— Соловьев! Но это же не наша с вами тематика!
«Наше с вами» было любимым ее речевым «культурным» оборотом. «Любое слово, — вдохновенно объясняла она, — это наше с вами здание. Согласные в нем — это те наши с вами кирпичики, из которых наши с вами гласные как птички вылетают из окон к людям».
Так вот, Арнштам и Кремнев, повздыхав, подтвердили, что «Иванов» — «не наша с вами тематика». А с тем была похоронена и последняя попытка что-либо возвратить из былого с Катей. Поезд ушел.

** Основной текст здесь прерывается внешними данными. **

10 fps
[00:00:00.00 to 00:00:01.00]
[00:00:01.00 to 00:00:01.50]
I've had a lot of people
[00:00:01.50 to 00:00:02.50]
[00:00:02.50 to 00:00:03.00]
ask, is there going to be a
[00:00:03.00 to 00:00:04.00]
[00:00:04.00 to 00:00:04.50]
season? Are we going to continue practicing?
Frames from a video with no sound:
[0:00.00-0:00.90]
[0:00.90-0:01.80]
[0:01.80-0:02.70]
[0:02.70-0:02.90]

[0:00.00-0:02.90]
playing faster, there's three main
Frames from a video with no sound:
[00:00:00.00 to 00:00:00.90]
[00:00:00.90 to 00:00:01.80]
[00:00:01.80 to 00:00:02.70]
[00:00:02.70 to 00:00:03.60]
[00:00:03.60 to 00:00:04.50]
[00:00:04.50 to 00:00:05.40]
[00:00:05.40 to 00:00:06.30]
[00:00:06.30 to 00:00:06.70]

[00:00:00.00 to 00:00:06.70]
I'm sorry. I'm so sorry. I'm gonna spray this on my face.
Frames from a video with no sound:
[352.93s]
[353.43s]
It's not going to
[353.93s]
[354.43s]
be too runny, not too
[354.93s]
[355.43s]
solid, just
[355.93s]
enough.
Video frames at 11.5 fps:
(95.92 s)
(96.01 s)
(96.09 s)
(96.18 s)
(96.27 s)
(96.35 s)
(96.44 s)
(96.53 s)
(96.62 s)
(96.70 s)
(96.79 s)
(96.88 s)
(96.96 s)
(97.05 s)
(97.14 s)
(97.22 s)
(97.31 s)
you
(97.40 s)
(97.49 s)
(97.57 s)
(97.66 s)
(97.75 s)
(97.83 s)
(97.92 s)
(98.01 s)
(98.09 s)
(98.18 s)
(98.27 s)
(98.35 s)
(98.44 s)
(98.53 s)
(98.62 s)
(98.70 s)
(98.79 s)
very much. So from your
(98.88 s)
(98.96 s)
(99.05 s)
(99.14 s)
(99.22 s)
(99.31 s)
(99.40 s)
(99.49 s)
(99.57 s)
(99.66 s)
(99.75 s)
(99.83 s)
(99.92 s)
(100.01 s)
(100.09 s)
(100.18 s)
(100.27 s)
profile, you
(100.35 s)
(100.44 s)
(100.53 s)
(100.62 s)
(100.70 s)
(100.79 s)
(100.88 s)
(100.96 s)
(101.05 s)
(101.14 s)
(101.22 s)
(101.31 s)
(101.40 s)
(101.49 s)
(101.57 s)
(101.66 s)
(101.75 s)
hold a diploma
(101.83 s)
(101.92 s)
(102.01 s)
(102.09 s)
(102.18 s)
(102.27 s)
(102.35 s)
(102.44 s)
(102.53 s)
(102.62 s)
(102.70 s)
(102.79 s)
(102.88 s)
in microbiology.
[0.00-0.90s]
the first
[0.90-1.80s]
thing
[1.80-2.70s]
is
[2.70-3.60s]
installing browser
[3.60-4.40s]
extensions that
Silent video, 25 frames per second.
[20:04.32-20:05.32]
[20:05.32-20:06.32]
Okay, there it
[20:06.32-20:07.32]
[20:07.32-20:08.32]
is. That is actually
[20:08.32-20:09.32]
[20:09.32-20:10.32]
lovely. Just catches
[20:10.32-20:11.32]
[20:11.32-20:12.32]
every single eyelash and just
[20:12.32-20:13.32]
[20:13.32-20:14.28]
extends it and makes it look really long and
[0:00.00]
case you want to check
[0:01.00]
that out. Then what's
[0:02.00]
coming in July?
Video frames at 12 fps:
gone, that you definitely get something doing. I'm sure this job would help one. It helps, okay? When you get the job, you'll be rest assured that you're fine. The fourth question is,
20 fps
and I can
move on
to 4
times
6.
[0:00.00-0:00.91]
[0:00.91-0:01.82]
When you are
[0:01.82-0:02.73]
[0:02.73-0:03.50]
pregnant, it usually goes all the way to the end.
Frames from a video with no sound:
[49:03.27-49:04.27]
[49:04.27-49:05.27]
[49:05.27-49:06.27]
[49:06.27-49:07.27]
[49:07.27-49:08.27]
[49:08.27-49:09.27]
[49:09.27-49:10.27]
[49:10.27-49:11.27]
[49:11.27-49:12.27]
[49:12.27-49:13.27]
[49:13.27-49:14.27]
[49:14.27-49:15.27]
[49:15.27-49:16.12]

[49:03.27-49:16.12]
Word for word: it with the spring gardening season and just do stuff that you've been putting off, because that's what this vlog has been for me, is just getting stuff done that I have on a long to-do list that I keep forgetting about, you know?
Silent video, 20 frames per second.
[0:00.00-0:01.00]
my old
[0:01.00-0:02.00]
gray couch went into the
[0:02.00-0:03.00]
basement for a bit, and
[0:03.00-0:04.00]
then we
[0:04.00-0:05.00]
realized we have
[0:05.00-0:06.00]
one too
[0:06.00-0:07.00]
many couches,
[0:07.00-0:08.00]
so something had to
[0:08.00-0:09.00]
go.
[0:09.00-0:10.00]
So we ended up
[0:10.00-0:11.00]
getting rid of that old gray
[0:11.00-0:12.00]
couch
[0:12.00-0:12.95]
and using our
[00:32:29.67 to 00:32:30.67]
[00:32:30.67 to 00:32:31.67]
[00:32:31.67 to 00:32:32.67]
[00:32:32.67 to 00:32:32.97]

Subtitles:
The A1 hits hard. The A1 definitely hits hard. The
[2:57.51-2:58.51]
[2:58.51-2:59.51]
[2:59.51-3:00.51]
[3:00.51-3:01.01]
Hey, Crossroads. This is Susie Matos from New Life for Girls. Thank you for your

Тогда я уже прекрасно понимал величие и горькую правоту шпаликовских строк:
По несчастью или к счастью,
Истина проста:
Никогда не возвращайся
В прежние места.
Даже если пепелище
Кажется вполне,
Не найти того, что ищем,
Ни тебе, ни мне.
Давно было ясно, что возврат к прежнему невозможен, да и не нужен — тем не менее последнюю судорожную попытку я предпринял. Судьба моих хлопот не разделила.
Получив отказ по «Иванову», я подумал, а что, если попробовать протолкнуть «Дядю Ваню»? Вроде как первые мои фильмики были приличной чеховской заявкой, все согласились, что этого автора я понимаю — так что мое желание снять «Дядю Ваню» внешне выглядело достаточно разумно. Но «Дядю Ваню», как выяснилось, уже застолбил Кончаловский. Я предложил «Вишневый сад», написал развернутую экспликацию, мы послали ее в Госкино, где она легла на стол к Баскакову — другу Бориса Григорьевича Кремнева. Баскаков долго сопел, не в силах вспомнить, кто такой Соловьев и почему он должен снимать Чехова. Кремнев позвонил ему, в ответ услышал: «Боря, ну что вы там, на „Мосфильме“, дурака валяете! Кому нужен сейчас „Вишневый сад“! Думайте же хоть немножко о людях, которые ходят в кино! Вот я недавно был в Париже (напоминаю, дело происходило в 1968 году, во Франции только отгремела молодежная революция. —
Кремнев пересказал мне этот разговор, пересыпая его огорченными, ласковыми и почти застенчивыми матюгами:
— Да хрена он в Чехове понимает! Ну, блин, может, посмотришь эту мандень горьковскую? Как я припоминаю, она будто и не такая и страшная, как о ней говорят.
— Да я, Борис Григорьевич, не очень этого Горького понимаю.
— Ну, надо же думать, твою душу в погреб, о том, что дальше делать, не сидеть же тебе и ждать… Ничего ты тут не дождешься!
Странный все-таки автор — Алексей Максимович Горький. Как казался он мне безвкусным дуболомом тогда, по молодости, таким по сей день, к моей искренней горечи, и остался!
Но прочитать не читанного никогда «Булычова» в одиночку, самостоятельно, все-таки было лучше, чем снимать «Последнюю жертву» с Тарковским или «Малую Землю» с Леонидом Ильичем.
Хорошо бы обхитрить судьбу, подумал я про себя. Дай-ка сниму Горького так, как снимал бы Чехова! А на саму историю Булычова посмотрю, как если бы написал ее не Алексей Максимович, а Лев Николаевич, создатель «Смерти Ивана Ильича».
Свою идею я облек примерно в такую заковыристую формулу: «Нужно сделать картину, где смерть Ивана Ильича описывает не Толстой, а Чехов».
С такой странной идеей — сделать Горького так, чтобы Горьким там и не пахло, — я подошел к экранизации.
Пьеса «Егор Булычов и другие» была написана в 1936 году, сыграна — в 1937-м, говорят, представление шло под непрерывный победный хохот зрительного зала. Видимо, такое уж было тогда время: казалось, истина в последней инстанции найдена, всем ясно, кто хорош, а кто плох, кто на «той улице живет», кто — «на этой».
Меня интересовало иное. Про то, что поп Павлин демагог, а Достигаев пытается чего-то достигнуть, а рыжая Шурка пока что к революции еще не примкнула, но, конечно же, примкнет — про все это можно было прочесть в любой хрестоматии. Стоило ли городить огород, чтобы ее, хрестоматию эту, а не пьесу экранизировать — тогда, в начале 70-х? Хотелось непредвзято отнестись к любому из персонажей, не деля их априорно на положительных и отрицательных. К каждому хотелось подойти со всей мерой серьезности, попытаться понять непростую подлинность его душевной жизни.
Конечно, не дом и не обстоятельства творили его. Он сам сотворил их — и дом, и обстоятельства.